* **Brief**
All entries below must be written out verbatim, and the images must be dropped.

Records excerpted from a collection
----

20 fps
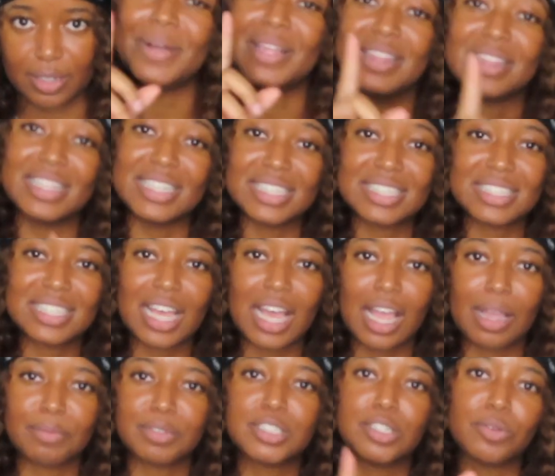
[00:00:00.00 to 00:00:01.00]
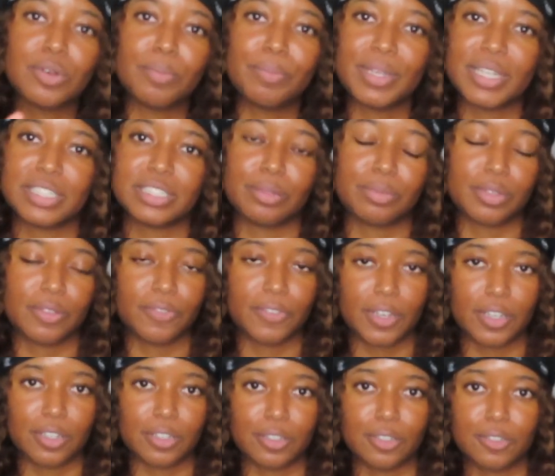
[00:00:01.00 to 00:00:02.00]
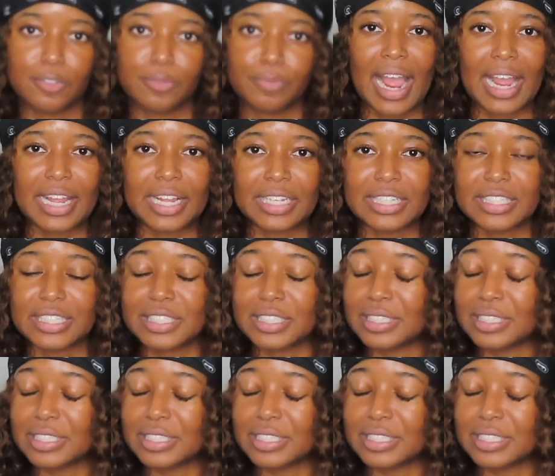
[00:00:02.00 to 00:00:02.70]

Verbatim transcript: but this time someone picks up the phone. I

----

* **Solution to the exercise**
20 fps
[00:00:00.00 to 00:00:01.00]
[00:00:01.00 to 00:00:02.00]
[00:00:02.00 to 00:00:02.70]

Verbatim transcript: but this time someone picks up the phone. I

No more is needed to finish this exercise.